Kim had seen him maybe three times in her life before today and never in uniform, but she recognized Captain Lothar Otto instantly.
Literally the fair-haired boy of the moment, sported the unmistakable Otto family countenance, complete with caterpillar eyebrows and what Kim's father called a high, intelligent forehead, also known as a rapidly receding hairline. He'd grown up in Frankenmuth like all the normal Ottos, attended West Point, and then served the Army and fought in its wars. She’d heard he'd been wounded two years ago, but he looked fit enough today.
Ottos were not a demonstrative bunch by nature and Kim observed Lothar make the obligatory rounds seeming no more comfortable than she would have been. Men shook his hand or saluted respectfully; women nodded and smiled or saluted; children kept their distance and saluted.
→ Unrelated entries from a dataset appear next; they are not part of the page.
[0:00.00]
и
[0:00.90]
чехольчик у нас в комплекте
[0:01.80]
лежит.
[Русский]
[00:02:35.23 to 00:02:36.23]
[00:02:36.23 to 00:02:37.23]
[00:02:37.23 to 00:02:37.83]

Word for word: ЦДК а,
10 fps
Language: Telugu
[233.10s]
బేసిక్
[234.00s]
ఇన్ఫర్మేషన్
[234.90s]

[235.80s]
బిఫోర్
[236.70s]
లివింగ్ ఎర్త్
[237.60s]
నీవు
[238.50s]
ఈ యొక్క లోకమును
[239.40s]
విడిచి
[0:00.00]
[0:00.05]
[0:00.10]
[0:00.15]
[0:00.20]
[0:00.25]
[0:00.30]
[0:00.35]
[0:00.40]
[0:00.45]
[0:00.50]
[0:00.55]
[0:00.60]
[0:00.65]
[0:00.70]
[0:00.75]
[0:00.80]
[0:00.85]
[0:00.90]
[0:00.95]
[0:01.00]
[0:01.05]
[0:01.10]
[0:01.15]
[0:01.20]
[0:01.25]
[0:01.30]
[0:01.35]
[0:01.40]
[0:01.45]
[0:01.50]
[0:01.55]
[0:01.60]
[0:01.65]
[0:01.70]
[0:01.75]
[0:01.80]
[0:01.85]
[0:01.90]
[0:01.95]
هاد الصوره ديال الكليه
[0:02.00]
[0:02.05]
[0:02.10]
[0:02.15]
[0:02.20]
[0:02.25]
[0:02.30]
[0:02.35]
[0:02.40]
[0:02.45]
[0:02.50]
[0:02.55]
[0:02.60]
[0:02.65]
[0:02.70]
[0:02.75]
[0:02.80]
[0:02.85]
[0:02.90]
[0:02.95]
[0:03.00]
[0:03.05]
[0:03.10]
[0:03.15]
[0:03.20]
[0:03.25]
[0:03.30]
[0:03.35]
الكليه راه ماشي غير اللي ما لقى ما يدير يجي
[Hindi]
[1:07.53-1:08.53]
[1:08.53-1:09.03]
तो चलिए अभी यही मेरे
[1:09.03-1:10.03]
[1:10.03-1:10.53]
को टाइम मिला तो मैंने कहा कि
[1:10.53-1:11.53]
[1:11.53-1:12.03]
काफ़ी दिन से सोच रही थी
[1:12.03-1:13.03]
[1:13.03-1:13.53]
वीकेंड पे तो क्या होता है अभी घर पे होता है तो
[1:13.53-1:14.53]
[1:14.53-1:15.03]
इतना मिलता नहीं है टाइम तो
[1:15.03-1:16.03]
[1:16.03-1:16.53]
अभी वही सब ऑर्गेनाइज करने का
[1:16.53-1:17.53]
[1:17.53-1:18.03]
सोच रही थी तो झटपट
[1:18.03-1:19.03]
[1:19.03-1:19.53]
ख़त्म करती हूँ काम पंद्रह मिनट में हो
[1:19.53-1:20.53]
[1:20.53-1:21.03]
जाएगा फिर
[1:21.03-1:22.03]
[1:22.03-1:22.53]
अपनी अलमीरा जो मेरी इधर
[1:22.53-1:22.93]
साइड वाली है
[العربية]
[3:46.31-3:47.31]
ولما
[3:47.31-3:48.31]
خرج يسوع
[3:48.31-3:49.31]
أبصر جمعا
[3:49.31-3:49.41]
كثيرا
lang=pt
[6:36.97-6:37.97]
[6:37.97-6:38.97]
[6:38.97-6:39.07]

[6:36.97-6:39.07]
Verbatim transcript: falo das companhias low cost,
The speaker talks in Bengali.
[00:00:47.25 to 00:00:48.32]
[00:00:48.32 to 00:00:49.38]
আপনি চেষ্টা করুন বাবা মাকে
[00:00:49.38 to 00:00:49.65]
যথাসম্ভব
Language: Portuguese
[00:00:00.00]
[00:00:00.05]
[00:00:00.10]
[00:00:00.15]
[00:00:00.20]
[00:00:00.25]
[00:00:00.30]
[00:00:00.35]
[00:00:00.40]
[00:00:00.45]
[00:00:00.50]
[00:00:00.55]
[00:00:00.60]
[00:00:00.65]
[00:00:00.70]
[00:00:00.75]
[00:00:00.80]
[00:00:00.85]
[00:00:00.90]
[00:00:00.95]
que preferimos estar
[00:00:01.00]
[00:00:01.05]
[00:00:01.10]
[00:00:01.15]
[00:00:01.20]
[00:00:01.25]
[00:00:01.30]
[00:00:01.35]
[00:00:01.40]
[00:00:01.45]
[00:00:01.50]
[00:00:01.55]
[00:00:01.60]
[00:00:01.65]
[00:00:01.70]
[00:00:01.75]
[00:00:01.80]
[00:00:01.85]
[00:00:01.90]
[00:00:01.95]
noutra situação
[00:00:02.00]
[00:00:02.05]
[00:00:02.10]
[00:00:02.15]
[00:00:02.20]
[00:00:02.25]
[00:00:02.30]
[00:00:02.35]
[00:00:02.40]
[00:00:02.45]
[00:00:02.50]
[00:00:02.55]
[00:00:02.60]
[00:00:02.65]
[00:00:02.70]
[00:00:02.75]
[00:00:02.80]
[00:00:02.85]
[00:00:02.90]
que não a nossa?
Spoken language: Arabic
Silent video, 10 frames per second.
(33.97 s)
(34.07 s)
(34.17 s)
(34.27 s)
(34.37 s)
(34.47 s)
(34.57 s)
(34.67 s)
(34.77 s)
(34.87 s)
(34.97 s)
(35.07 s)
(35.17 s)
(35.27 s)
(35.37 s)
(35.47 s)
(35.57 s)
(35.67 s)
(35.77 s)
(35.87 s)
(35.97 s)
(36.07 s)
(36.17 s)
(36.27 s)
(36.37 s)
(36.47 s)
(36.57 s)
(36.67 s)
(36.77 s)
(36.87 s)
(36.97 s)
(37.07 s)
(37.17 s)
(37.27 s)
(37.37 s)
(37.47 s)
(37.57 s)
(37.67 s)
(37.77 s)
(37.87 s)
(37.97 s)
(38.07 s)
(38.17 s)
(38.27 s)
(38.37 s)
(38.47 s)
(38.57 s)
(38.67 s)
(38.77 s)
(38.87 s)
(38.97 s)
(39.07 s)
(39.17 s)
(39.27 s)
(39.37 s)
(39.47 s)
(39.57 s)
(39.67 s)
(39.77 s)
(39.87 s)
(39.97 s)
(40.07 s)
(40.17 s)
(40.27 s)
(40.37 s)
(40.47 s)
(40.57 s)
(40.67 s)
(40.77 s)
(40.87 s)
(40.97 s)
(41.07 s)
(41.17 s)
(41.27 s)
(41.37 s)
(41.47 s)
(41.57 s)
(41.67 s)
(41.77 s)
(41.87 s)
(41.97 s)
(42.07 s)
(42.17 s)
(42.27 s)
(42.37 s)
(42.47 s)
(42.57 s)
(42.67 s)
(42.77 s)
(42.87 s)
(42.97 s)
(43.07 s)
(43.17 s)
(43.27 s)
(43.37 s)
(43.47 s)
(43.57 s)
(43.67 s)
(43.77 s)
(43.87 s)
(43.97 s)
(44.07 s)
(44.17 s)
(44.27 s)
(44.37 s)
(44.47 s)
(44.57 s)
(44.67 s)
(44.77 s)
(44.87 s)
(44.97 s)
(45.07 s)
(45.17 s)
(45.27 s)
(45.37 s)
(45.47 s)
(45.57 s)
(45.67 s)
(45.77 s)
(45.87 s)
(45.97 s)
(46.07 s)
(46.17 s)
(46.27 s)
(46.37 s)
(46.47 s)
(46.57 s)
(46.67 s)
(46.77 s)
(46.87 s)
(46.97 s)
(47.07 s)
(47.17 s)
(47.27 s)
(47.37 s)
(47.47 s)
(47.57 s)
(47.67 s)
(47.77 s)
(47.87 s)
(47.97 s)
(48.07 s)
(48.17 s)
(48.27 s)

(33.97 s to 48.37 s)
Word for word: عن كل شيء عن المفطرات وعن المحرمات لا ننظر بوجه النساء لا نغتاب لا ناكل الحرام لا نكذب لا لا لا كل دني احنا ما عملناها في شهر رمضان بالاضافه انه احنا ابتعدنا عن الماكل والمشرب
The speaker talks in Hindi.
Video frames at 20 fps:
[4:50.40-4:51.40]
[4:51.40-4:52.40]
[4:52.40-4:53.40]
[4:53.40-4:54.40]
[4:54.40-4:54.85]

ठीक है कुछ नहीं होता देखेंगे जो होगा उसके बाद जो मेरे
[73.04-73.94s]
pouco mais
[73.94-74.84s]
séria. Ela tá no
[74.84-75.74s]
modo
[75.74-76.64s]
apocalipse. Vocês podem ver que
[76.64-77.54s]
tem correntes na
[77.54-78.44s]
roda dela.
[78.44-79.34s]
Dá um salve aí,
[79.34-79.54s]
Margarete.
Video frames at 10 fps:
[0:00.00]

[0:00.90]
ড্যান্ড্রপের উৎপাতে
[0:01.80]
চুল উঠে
Lothar’s identification was positively confirmed when he passed close enough for Kim to read his nametag, but he merely nodded toward her without stopping or noticing whether she nodded in reply. She didn't mind; she was no better at small talk than the rest of her family. She did not salute.
When Kim had absorbed enough real warmth to feel her toes again, she became aware of the lateness of the hour. She needed to do what she came for and get back to Madison for her flight back to DC.
Yet the never-ending line of Ottos continued unabated toward Grandma Louisa's room. When she could stall no longer, Kim joined the cousin trail, feeling as if the guillotine waited at the end of the line. The piercing pain between her eyes made the prospect of losing her head almost welcome.
Kim shuffled along with the line advancing at warp speed of two feet a minute, closing the distance in an orderly fashion as each cousin slipped into the sick room alone and stayed precisely sixty seconds before emerging without flowing tears or evidence of sobbing via fists-full of damp
, crumpled tissues. Lack of hysteria salved Kim’s anxiety; the inexorable forward movement did not.
Grandma Louisa had never inspired open affection from anyone and Kim wondered how she coped when her stoic progeny remained composed. Did Grandma think no one cared? Or was she, herself uncaring? This mystery had plagued Kim most of her life. Was it she who felt nothing for Grandma first? Or, as a small child, had she absorbed the message that Grandma Louisa felt nothing for her and defended against apathy thereafter?
Kim sighed and raised her hand to knead tension from the back of her neck. Again, she was glad Sen Li was absent. Mom would have created a spectacle of some kind about the Otto family's cold nature, the way she always did, and Kim had no desire to cope with such scenes on top of everything else. At the moment, Kim couldn't recall the precise nature of their last battle. None of it mattered any more. The old lady was on her way out. Whatever the source of their problems, now was the time to set them aside and move on.
Hushed words hummed quietly among the cousins at volumes too low to comprehend, Kim realized. She was sure the conversations were about crops and kids and church and plans for Thanksgiving. Nothing she would feel comfortable discussing with these near strangers, even if they tried to include her, which they did not. Not that it mattered. She'd be gone soon, and so would Grandma Louisa.
Too quickly, the Otto in front of her entered Grandma's room. The door closed quietly behind him. Kim was next and she had no idea what she'd say. She had not seen Grandma Louisa for ten years and the last time they'd met ended badly, as had most of their encounters. Grandma Louisa could not forgive Sen Li for taking Albert away from the family. That grudge engulfed Albert's daughters because they resembled their mother. Kim had accepted years ago that she would never be tall and blonde and German on the outside; it wasn't enough for Grandma Louisa that Kim was as fierce as any Otto on the inside.